One night I sample a dish unlike anything I’ve been served in this country: thin-sliced, vinegared cucumbers and translucent white squid tentacles, with their distinctive crunch and ooze. On top rests a crunchy, delicious fried whiting head, to be eaten eyes, pointy pout, and all.
Then there is a parade of nigiri, fish on rice. At Cafe Sushi, these aren’t too big, as they can be elsewhere. They are delicate yet satisfying mouthfuls, the rice cooked perfectly, mildly seasoned. (Pickled ginger, on the other hand, is too sharp and vinegary.) There might be orata with wasabi oil and lime salt; yellowtail with cherry blossom leaf and plum; house-cured tuna with the citrus-and-chili paste yuzu kosho; tender, tiny squid; soy-cured local bluefish. Tea-smoked salmon from Machias, Maine, is so heavenly it takes restraint not to order a whole plate of nigiri topped with this alone. At the point when the palate might be starting to feel the slightest bit jaded, Imura presses pause and sends out a refresher: a steaming cup of the simplest broth, made from the bones of madai, Japanese sea bream.
At the end, the diner is sated not stuffed, quite content. “That might be the best sushi experience I’ve ever had in Boston,” says a friend who has sampled sushi all over Japan.
Omakase can be an expensive way to eat. Our $60 tasting menu feels fairly priced, but ordering a la carte gives control over both the bill and the menu. And it brings the opportunity to try the likes of oshi-zushi, a style in which rice is pressed together with salmon or mackerel, burdock root, shiso, ginger, and kombu. Too, vegetarians are treated unusually well at Cafe Sushi, with nigiri featuring combinations such as pickled fiddleheads and the Korean chili paste gochujang, marinated eggplant and yuzu kosho, and smoky, rich seared avocado with truffle oil, salt, and lemon juice.

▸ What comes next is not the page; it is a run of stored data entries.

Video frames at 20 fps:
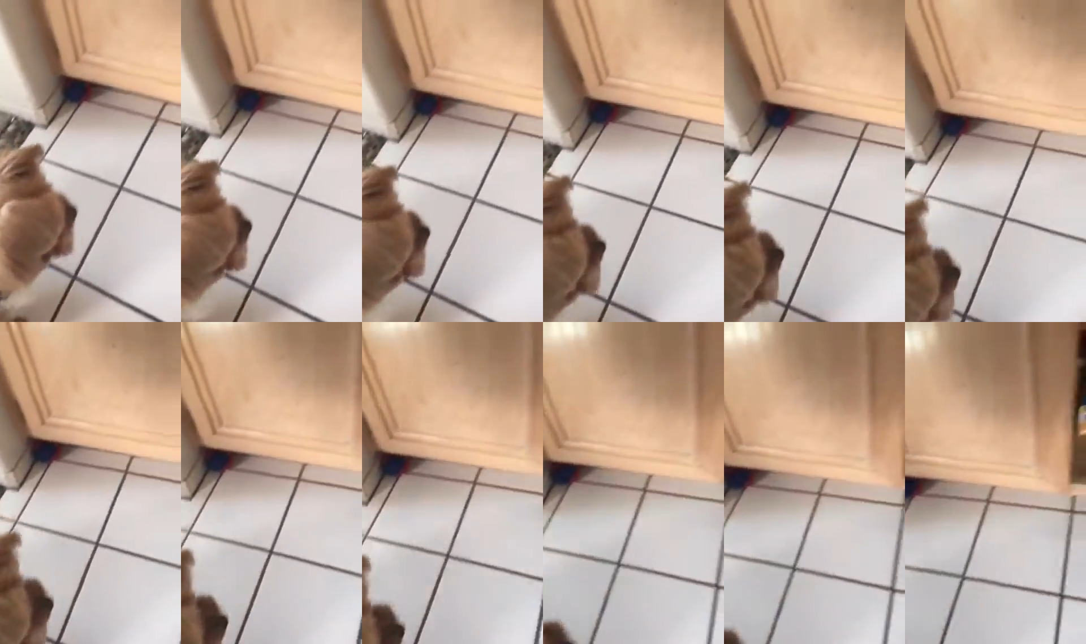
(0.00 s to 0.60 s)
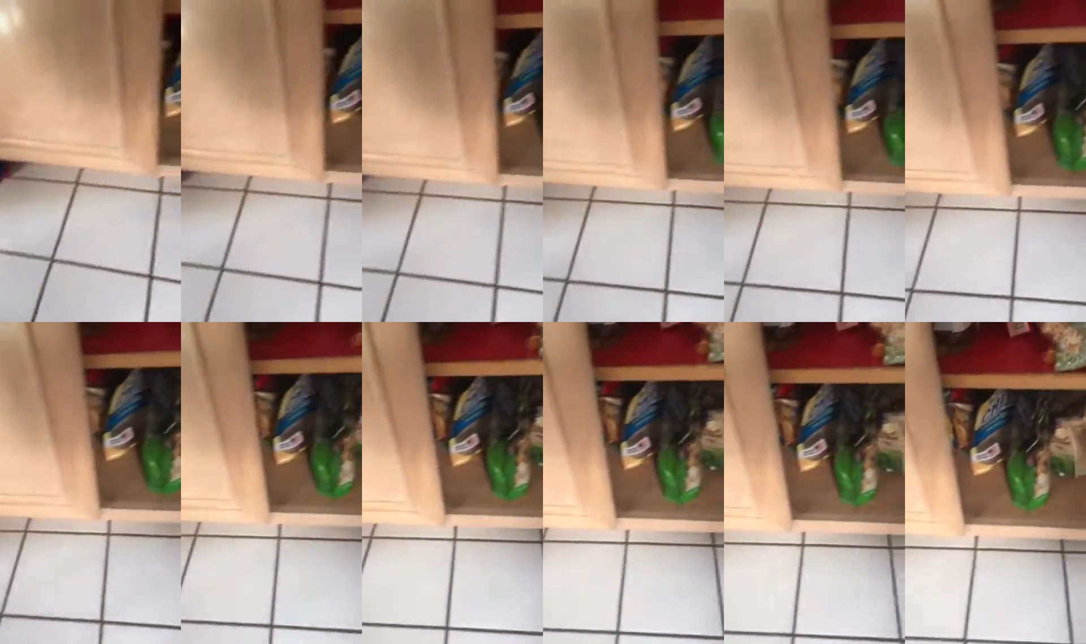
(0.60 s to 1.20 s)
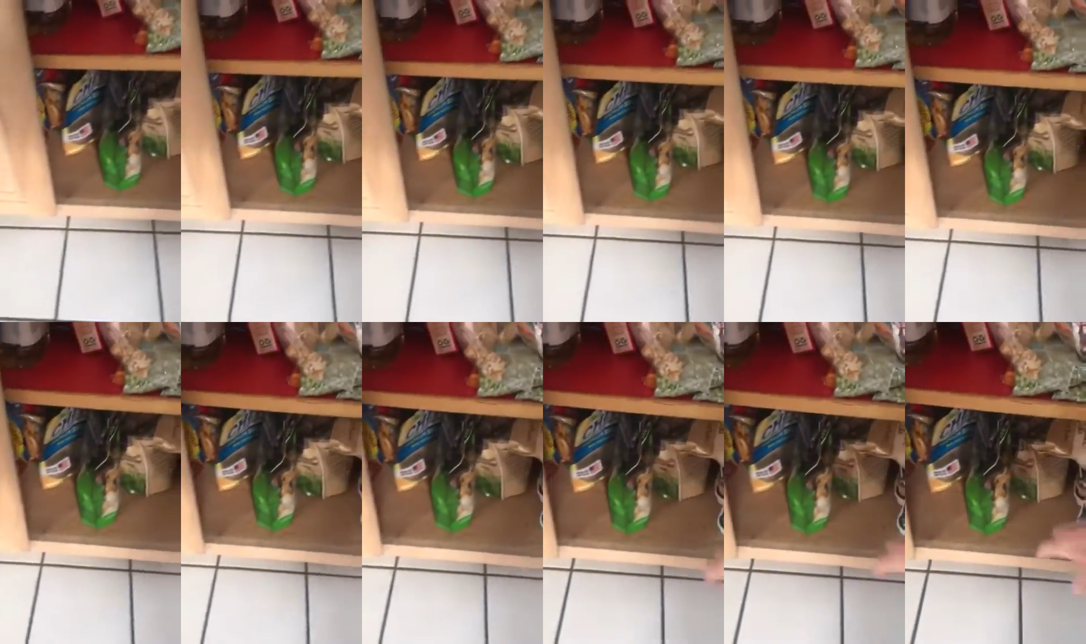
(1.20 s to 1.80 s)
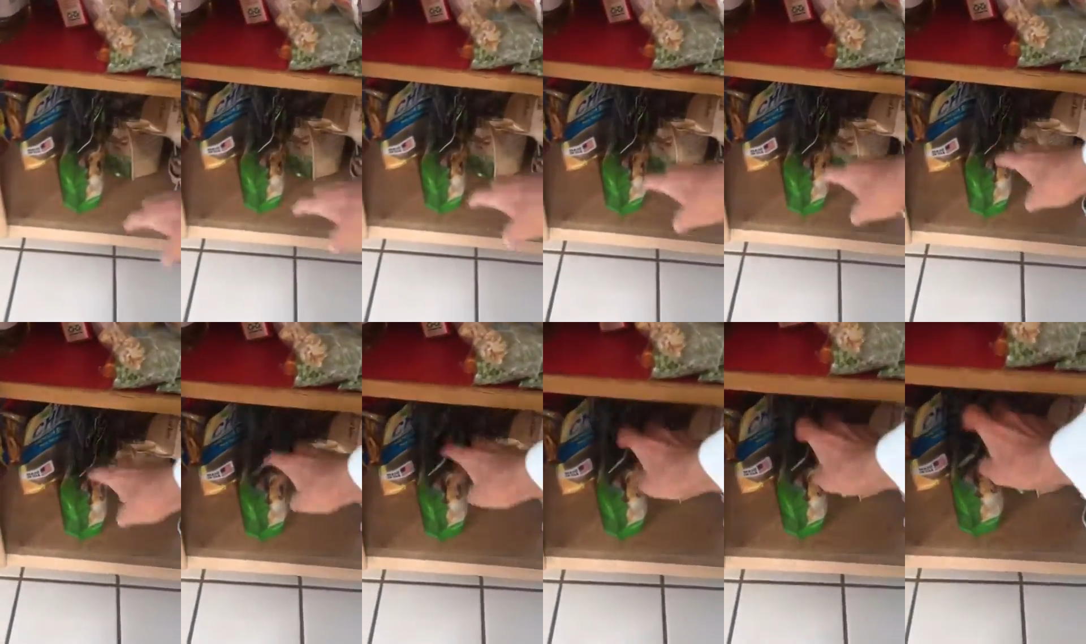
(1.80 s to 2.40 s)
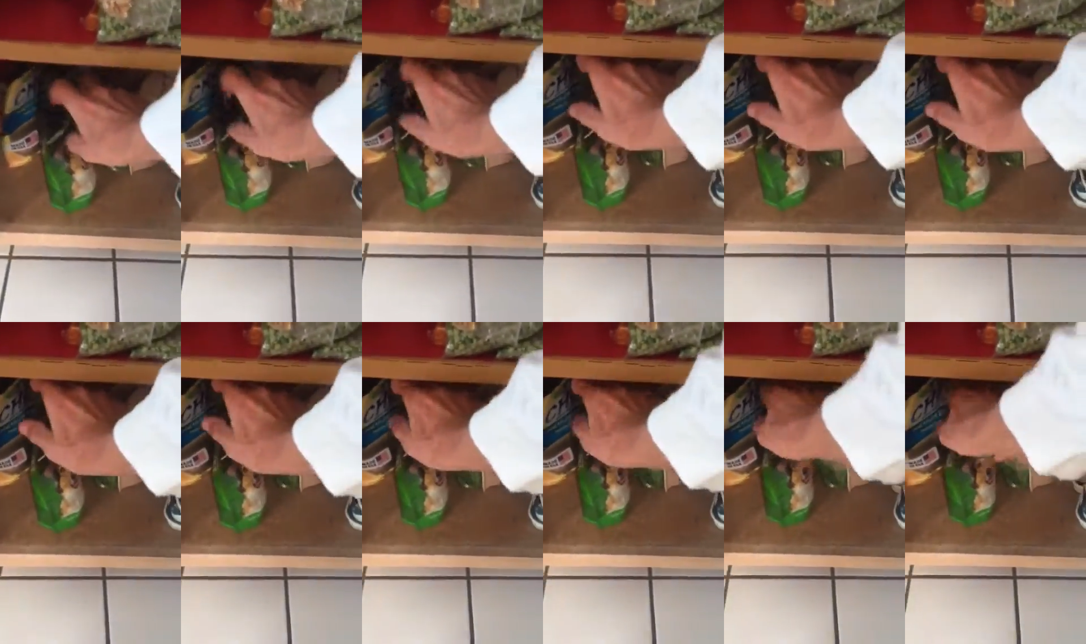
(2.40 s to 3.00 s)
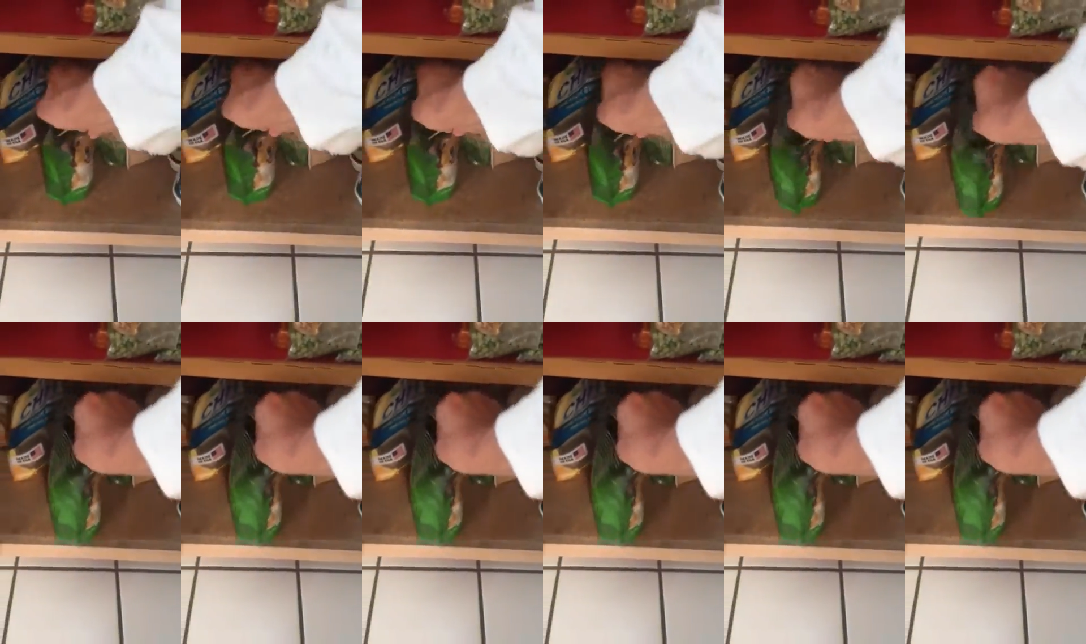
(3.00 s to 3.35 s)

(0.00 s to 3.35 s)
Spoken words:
(no speaker visible)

Cafe Sushi has been in business since 1984, owned by Imura’s parents. He learned to make sushi there, then left it all behind to study art on the West Coast. But sushi reeled him back in. As a way to support himself during his studies, he took a job at the very wonderful Sushi Ran in Sausalito, Calif. At Cafe Sushi, we reap the benefits of his eight years there. He returned to Cambridge in 2007, to a restaurant that took a backseat to the owners’ wholesale business. It was known mainly for a deal it used to offer on Sundays, he says: “No one knew what it was called. People just called it Dollar Sushi.”
Imura has turned it around. Cooked food still lags, perhaps not a surprise given the name. But Cafe Sushi deserves to be counted among the best sushi restaurants in town.